ERIC Number: ED367462
Record Type: RIE
Publication Date: 1993-Nov-7
Teaching the Mind, Touching the Heart: Finding the Balance in Middle Level Education.
As more and more middle school students come to the classroom with no real, stable connections outside the school setting, it is increasingly important for educators to reach out to them in a variety of ways. This paper addresses that need by offering educators suggestions in the following five areas: (1) comprehending the unique characteristics and needs of young adolescents; (2) providing an accepting climate; (3) designing a curriculum and delivery system based on young adolescents' characteristics and needs; (4) connecting with their parents; and (5) sharing with the students an attitude of caring and compassion. Schools need to be responsive to adolescents' developmental needs, such as the need for diversity, competence and achievement, and for positive interaction with peers and adults. The school environment needs to be a welcoming, supportive, and secure place. The curriculum to achieve such goals would be characterized by the active and cooperative involvement of learners and would use integrated and interdisciplinary themes. Ways that educators can increase parental involvement in the schools are presented and various ideas to think about are outlined. The paper concludes by noting the importance of dealing with the whole child, by addressing social-emotional development as well as intellectual development. (TJQ)

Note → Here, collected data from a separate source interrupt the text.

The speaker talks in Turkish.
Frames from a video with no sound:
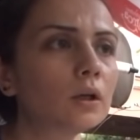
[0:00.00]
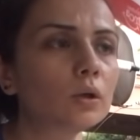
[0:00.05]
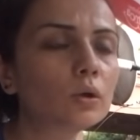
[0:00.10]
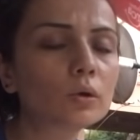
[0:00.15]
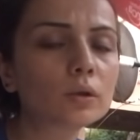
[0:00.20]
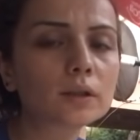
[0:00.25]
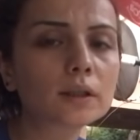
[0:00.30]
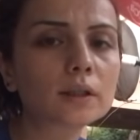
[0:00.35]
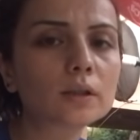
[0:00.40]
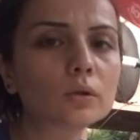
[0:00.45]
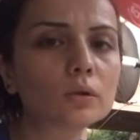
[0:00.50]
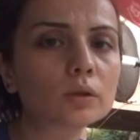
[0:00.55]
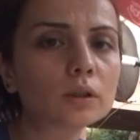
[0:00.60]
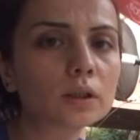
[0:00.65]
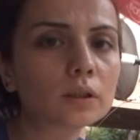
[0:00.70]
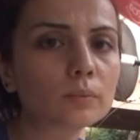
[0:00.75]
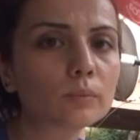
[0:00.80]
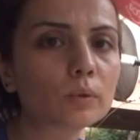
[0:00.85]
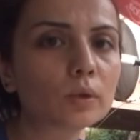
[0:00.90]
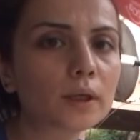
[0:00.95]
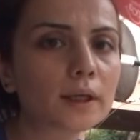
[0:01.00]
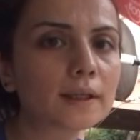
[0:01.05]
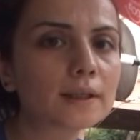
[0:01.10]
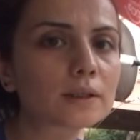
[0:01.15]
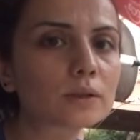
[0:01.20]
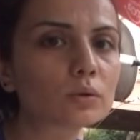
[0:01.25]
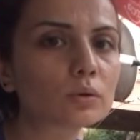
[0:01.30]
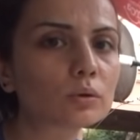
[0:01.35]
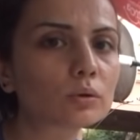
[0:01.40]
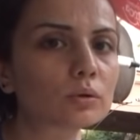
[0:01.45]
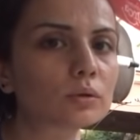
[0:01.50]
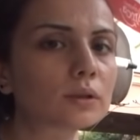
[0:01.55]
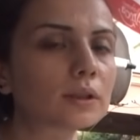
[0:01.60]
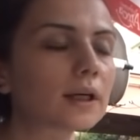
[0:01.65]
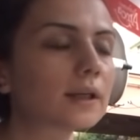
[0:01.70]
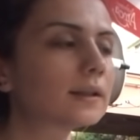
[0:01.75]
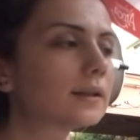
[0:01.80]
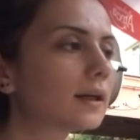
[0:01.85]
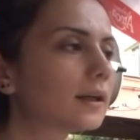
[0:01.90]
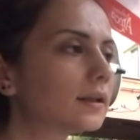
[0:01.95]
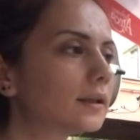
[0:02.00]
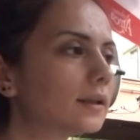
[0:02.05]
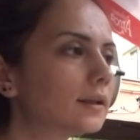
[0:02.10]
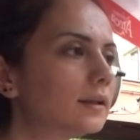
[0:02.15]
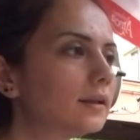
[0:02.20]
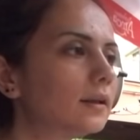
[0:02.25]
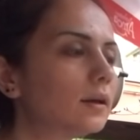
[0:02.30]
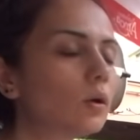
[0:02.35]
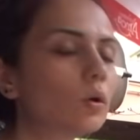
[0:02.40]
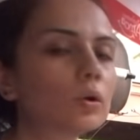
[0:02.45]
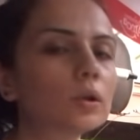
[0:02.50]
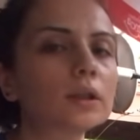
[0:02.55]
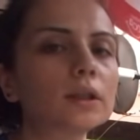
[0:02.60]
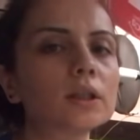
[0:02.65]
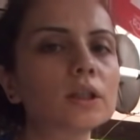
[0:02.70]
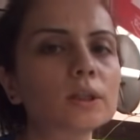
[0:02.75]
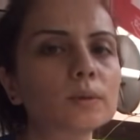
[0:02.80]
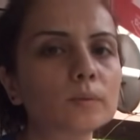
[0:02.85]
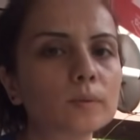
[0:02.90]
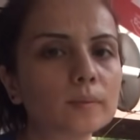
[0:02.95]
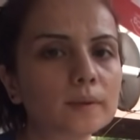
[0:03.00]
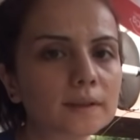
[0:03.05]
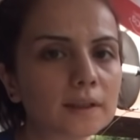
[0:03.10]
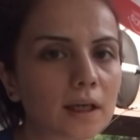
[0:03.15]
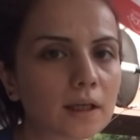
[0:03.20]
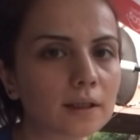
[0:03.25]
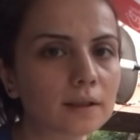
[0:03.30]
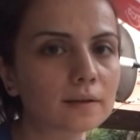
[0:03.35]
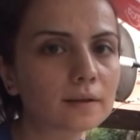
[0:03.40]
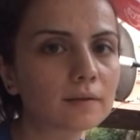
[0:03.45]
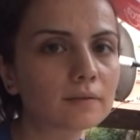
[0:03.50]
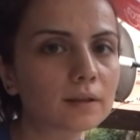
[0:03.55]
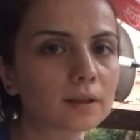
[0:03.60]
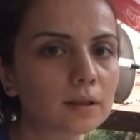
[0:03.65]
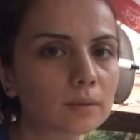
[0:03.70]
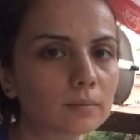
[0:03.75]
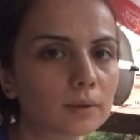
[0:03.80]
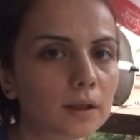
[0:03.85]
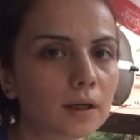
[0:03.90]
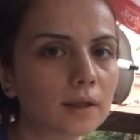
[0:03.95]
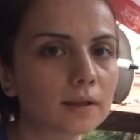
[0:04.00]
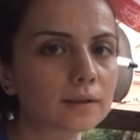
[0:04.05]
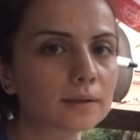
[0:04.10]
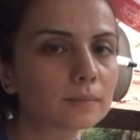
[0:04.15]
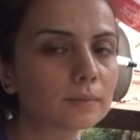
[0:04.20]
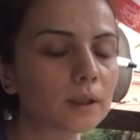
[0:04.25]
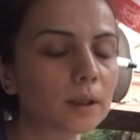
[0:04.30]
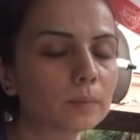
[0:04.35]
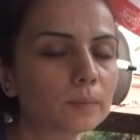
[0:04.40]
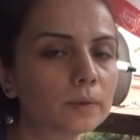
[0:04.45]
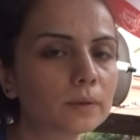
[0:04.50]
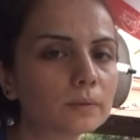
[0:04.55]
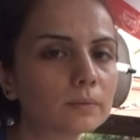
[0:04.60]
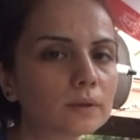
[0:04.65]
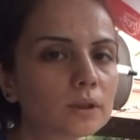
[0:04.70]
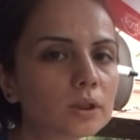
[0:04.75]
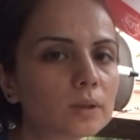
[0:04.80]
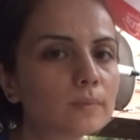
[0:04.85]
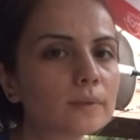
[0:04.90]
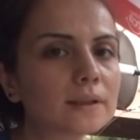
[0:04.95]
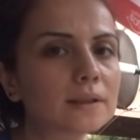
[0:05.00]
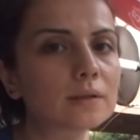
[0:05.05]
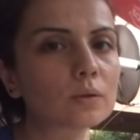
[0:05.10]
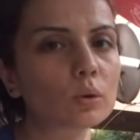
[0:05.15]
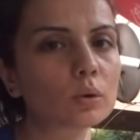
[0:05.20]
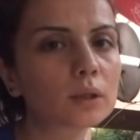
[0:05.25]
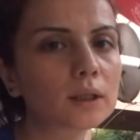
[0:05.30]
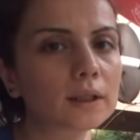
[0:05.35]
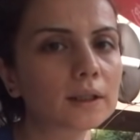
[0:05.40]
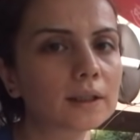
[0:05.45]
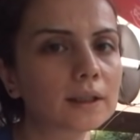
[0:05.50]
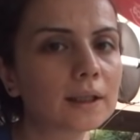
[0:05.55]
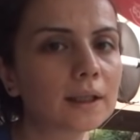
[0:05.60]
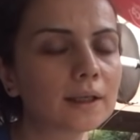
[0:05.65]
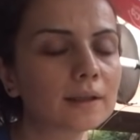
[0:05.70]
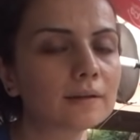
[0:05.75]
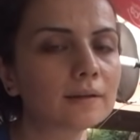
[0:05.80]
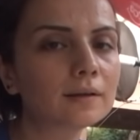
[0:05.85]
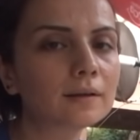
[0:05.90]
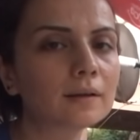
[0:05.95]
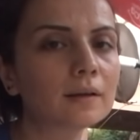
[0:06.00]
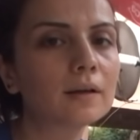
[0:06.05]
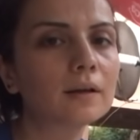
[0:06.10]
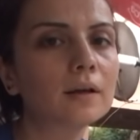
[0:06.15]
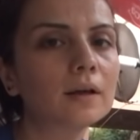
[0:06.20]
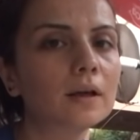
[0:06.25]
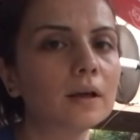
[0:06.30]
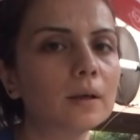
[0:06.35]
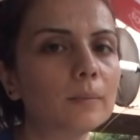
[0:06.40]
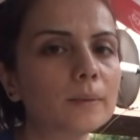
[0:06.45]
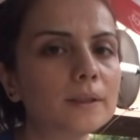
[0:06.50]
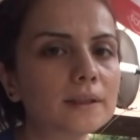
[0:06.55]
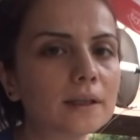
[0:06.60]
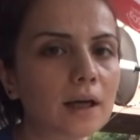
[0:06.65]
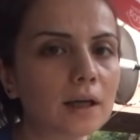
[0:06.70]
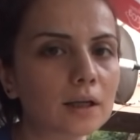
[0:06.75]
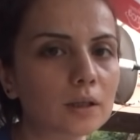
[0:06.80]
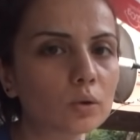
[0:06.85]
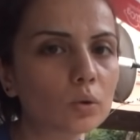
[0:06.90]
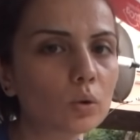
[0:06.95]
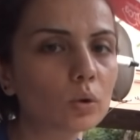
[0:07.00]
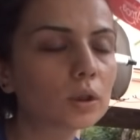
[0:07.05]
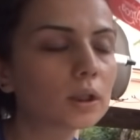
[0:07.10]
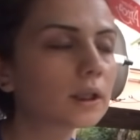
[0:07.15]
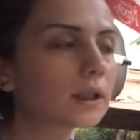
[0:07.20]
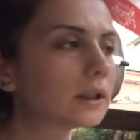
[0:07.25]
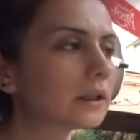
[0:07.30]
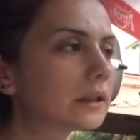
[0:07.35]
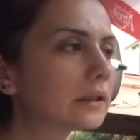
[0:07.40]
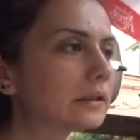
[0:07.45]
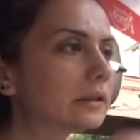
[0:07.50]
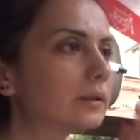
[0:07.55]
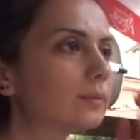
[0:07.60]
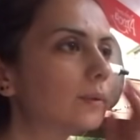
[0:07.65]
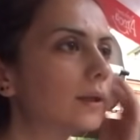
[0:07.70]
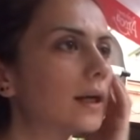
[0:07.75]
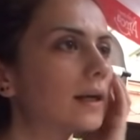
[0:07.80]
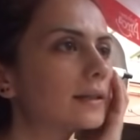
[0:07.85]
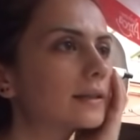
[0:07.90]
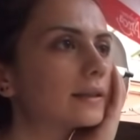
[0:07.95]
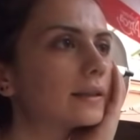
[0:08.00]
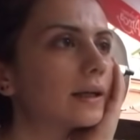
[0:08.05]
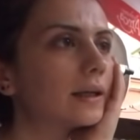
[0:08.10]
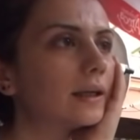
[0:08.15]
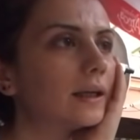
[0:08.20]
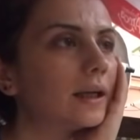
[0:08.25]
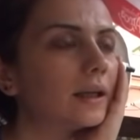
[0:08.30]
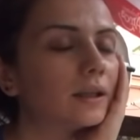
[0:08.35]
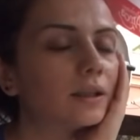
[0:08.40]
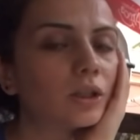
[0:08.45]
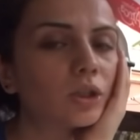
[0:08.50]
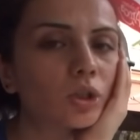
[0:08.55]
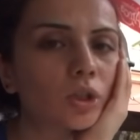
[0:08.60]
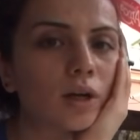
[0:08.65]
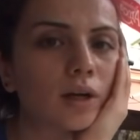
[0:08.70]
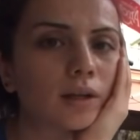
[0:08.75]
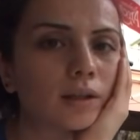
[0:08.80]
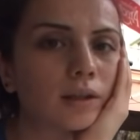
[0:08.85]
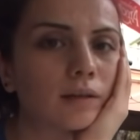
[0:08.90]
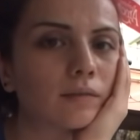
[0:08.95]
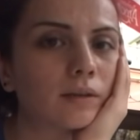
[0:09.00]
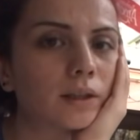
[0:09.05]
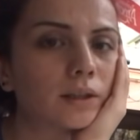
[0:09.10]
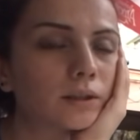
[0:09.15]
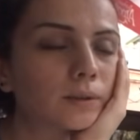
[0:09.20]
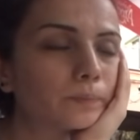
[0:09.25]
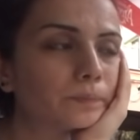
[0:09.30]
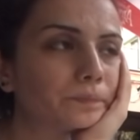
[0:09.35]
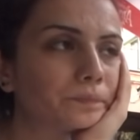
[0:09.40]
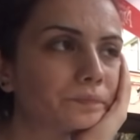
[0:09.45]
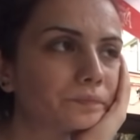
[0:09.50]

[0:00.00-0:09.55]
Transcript: Yok dedi o da börek istiyordu zaten dedi. Ona da şimdi bir tane tavada bıraktım yapılmış. Biz olanını yedik. Bir tane de ona ayırdık. Birazdan gelir. Çay da var.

Descriptors: Adolescent Development, Adolescents, Developmentally Appropriate Practices, Educational Environment, Elementary School Curriculum, Elementary School Students, Intermediate Grades, Junior High School Students, Junior High Schools, Middle School Students, Middle Schools, Parent Participation, Preadolescents, Student Needs, Teacher Student Relationship
Publication Type: Speeches/Meeting Papers; Opinion Papers
Education Level: N/A
Authoring Institution: N/A
Note: Paper presented at the Annual Conference of the National Middle School Association (20th, Portland, OR, November 7, 1993).